Public health data shows that otherwise healthy seniors who are vaccinated are not likely to wind up in the hospital, much less die, if they contract the virus.

“But if I was 76 and not vaccinated, right now with the delta (variant) I’d have a high chance of getting infected and a good chance of getting hospitalized and dying,” he said.

Swartzberg said prevalence of the delta strain among coronavirus mutations is likely higher than the new report from the CDC because the data being disclosed by the federal agency already is one to two weeks old when it’s released. He said likely 90% of all detected variants at this point are delta.

The delta strain, which was first detected in India in December 2020, is believed to be 50% more transmissible than the U.K. variant. That strain was reported to be 50% more transmissible than the original coronavirus.

Swartzberg and Green, the infectious disease physician at Sutter hospital, said the delta variant invariably raises the bar for so-called herd immunity. Herd immunity occurs when a large share of a population becomes immune to a disease, halting its spread.

Swartzberg said earlier strains of the virus triggered vaccination rate estimates of 75% and 85% before herd, or community immunity, could be reached.

“I’d probably boost those numbers by at least 5%. So, you're talking about 80% to 90% range is likely,” he said.

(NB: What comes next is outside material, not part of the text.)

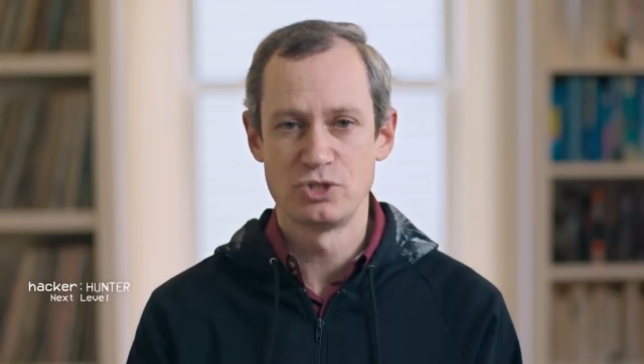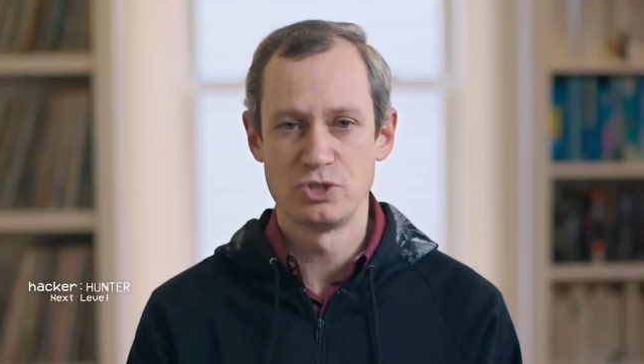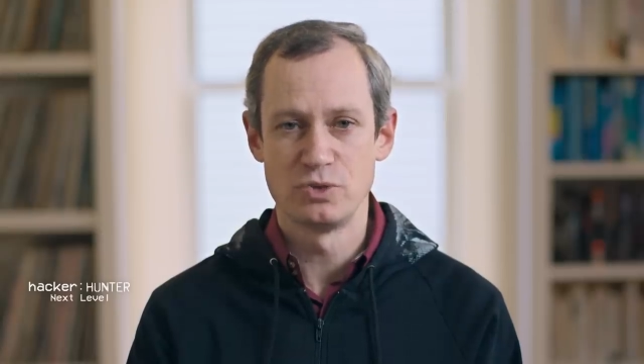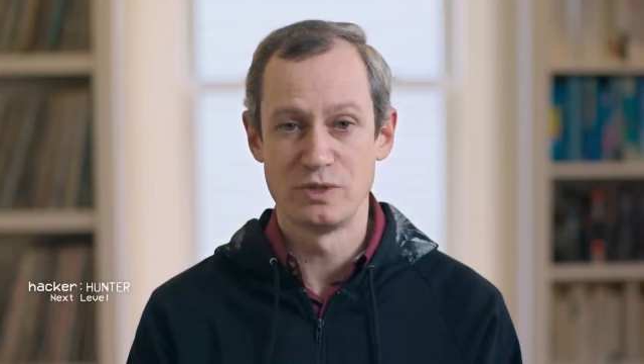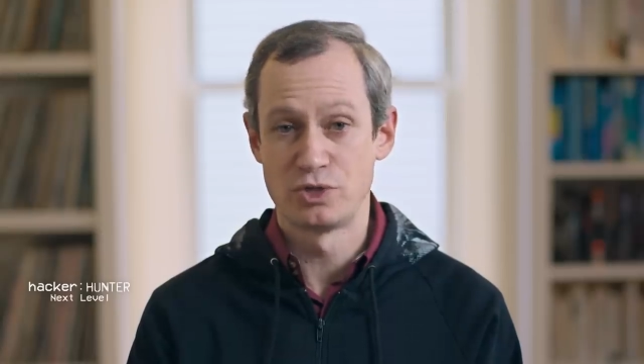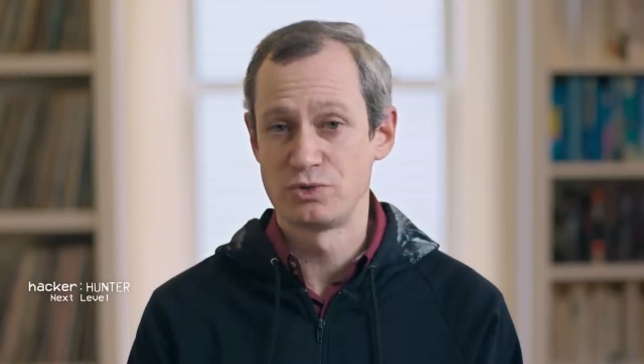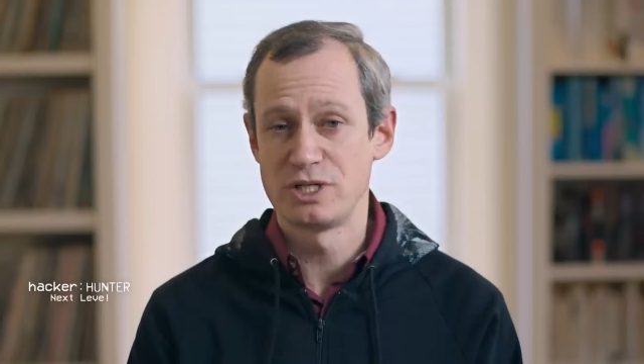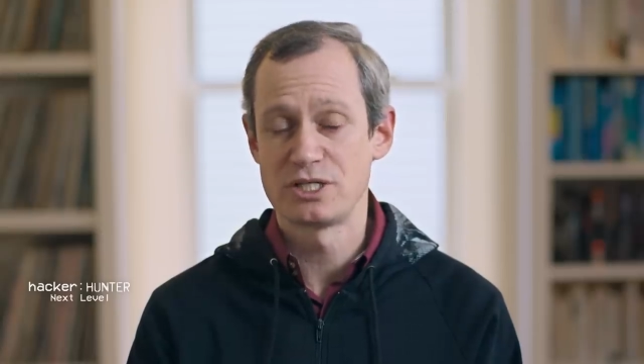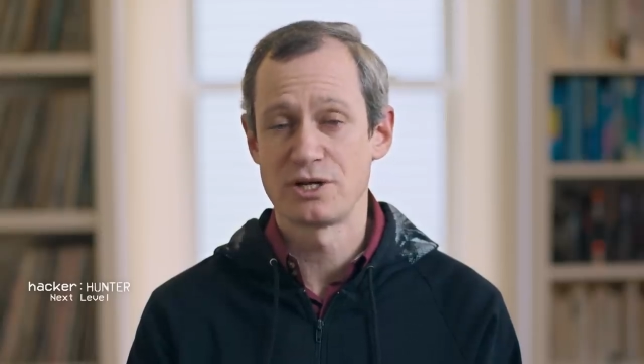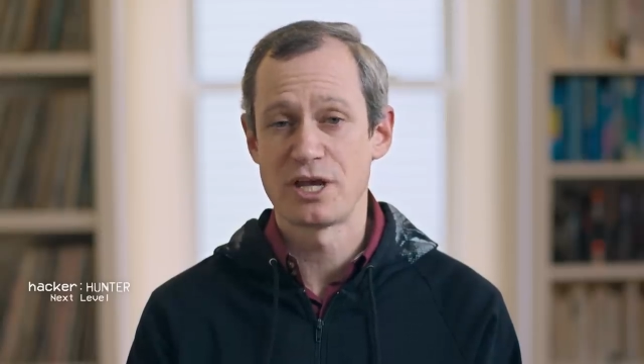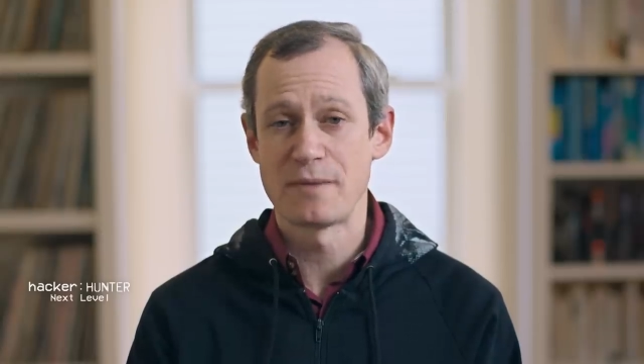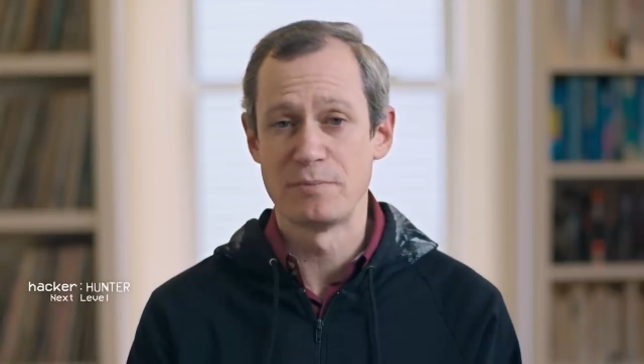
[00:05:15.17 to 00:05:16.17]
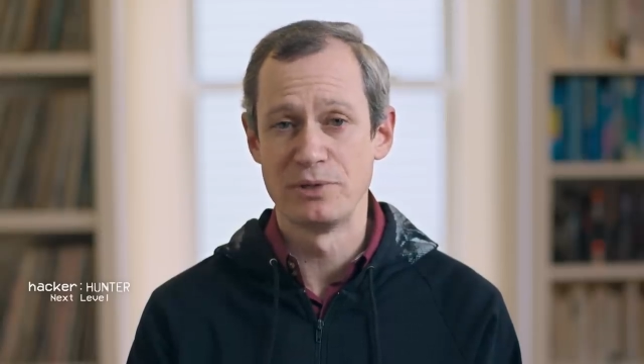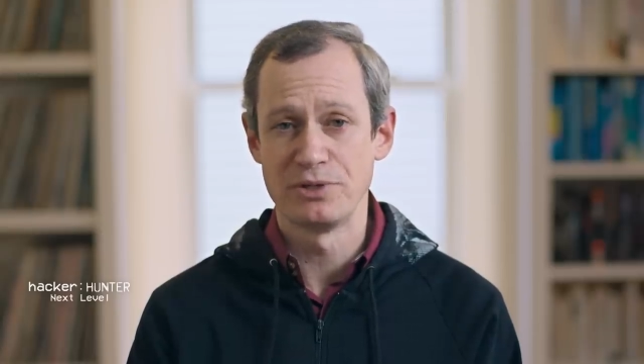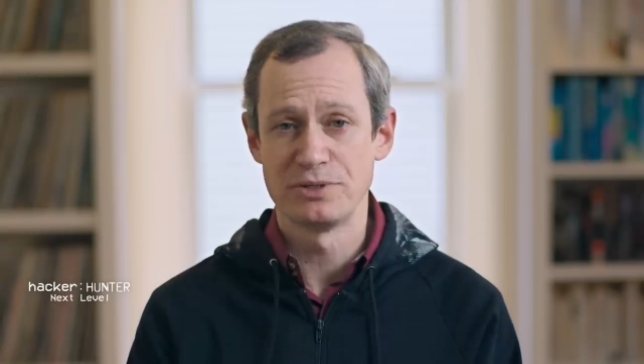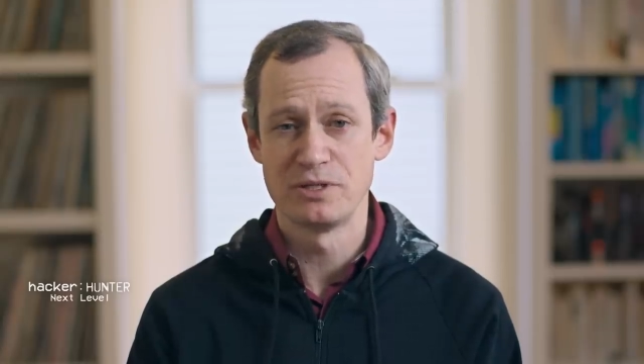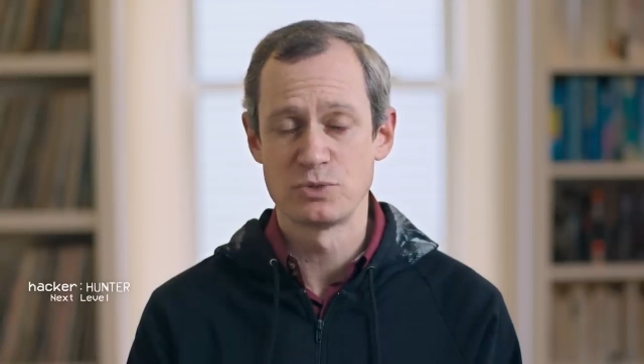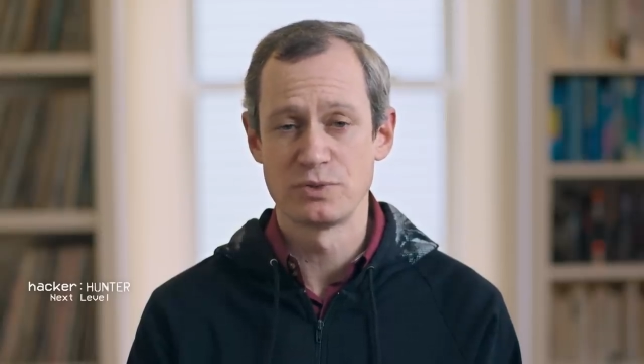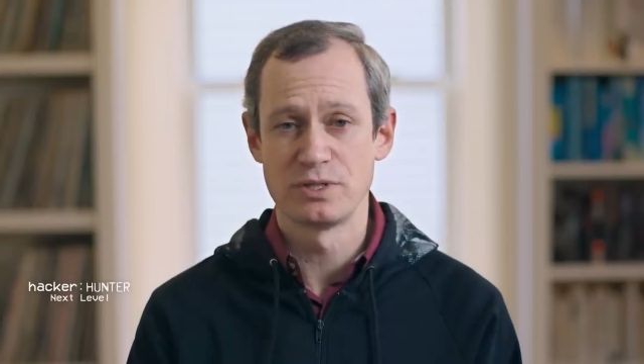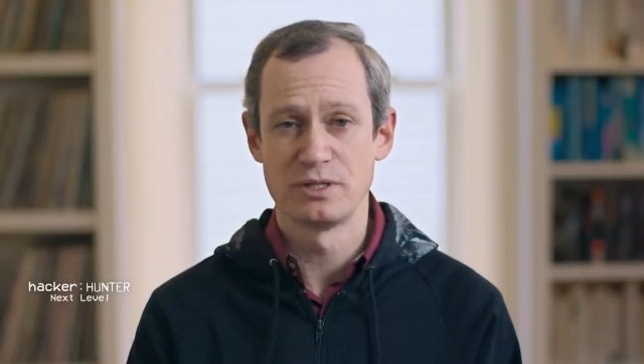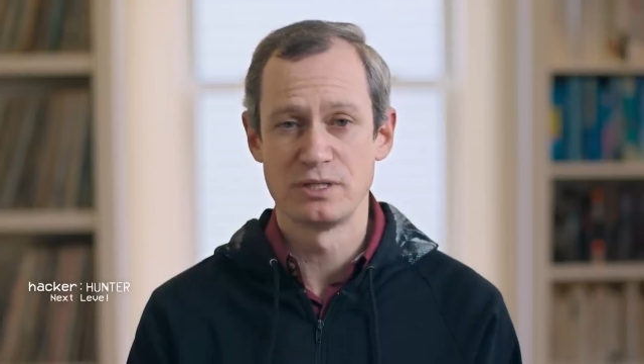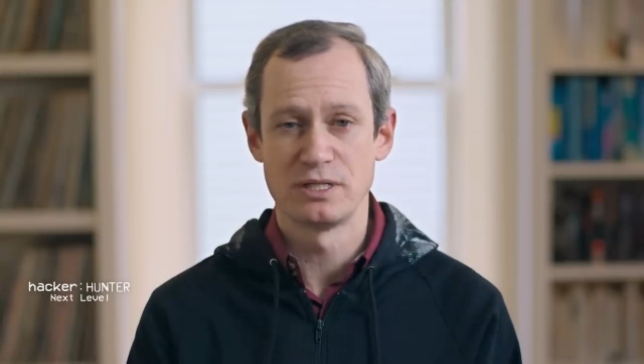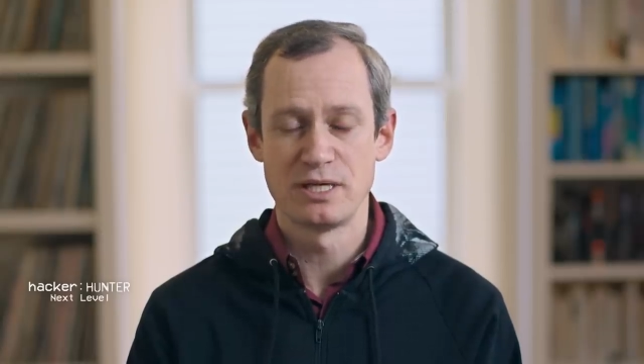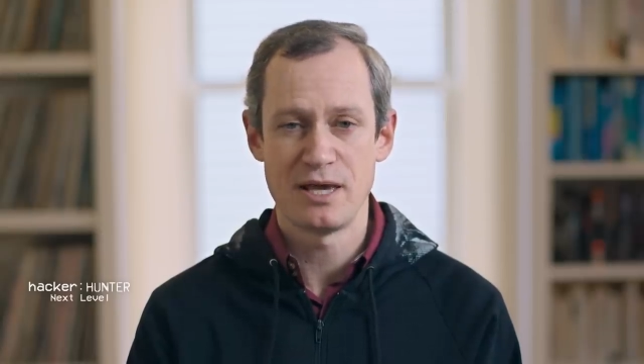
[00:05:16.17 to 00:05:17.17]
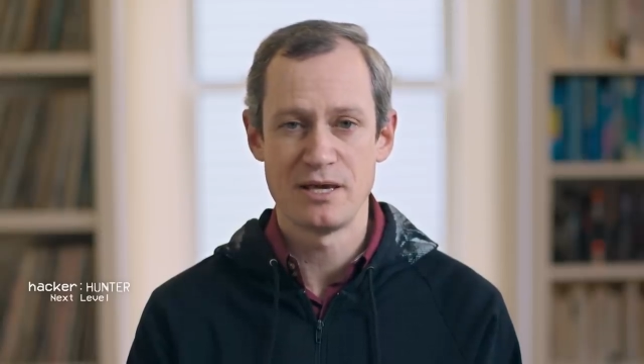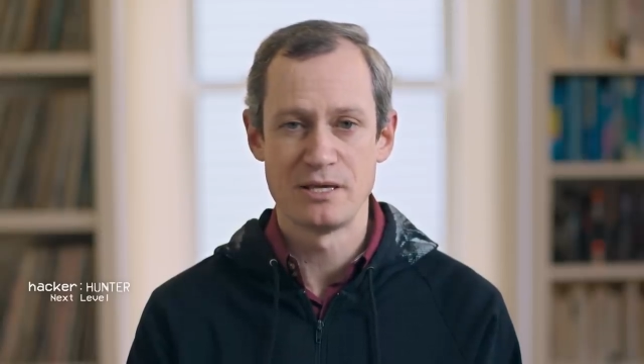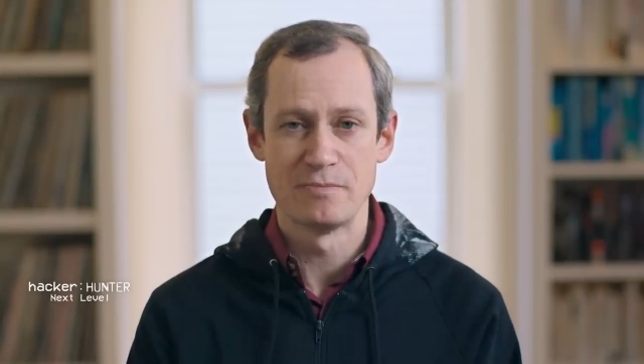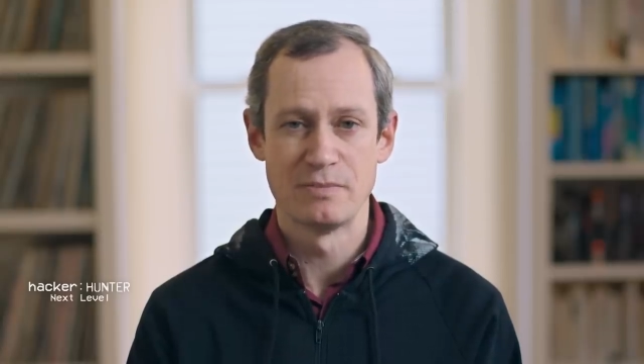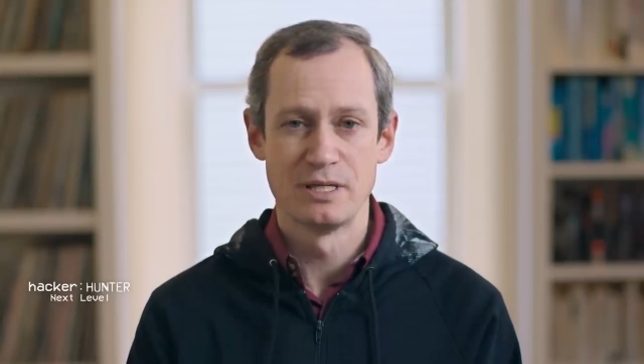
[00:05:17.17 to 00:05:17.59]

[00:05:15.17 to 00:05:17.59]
to increase their capabilities within the game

Dr. Lee Riley, another UC Berkeley infectious disease expert, said he thinks the dominance of the delta variant eventually could be replaced by another, even more transmissible, variant.

Riley said coronavirus mutations are occurring all the time in different communities. But he said, “mutations are accelerated in populations where people are not vaccinated,” as was the case last year until December in the county and around the country when no one was immune and a host of variants emerged.

Green said that although the weekly level of vaccinations has significantly declined, he still thinks Sonoma County can reach herd immunity. He said it’s going to require a persistent and patient message about the benefits of vaccination.

The rise of local hospitalizations, though, is a reminder that the pandemic is not over, he said. And he doesn’t think we’ve hit a wall in terms of getting more people vaccinated.

“There are two populations: There are people who are reluctant, and people who are resistant,” Green said.

“The reluctant population will probably turn the corner and, with good information, get vaccinated. The resistant population who just kind of dig in deep — I think they’re at tremendous risk of getting infected and not surviving.”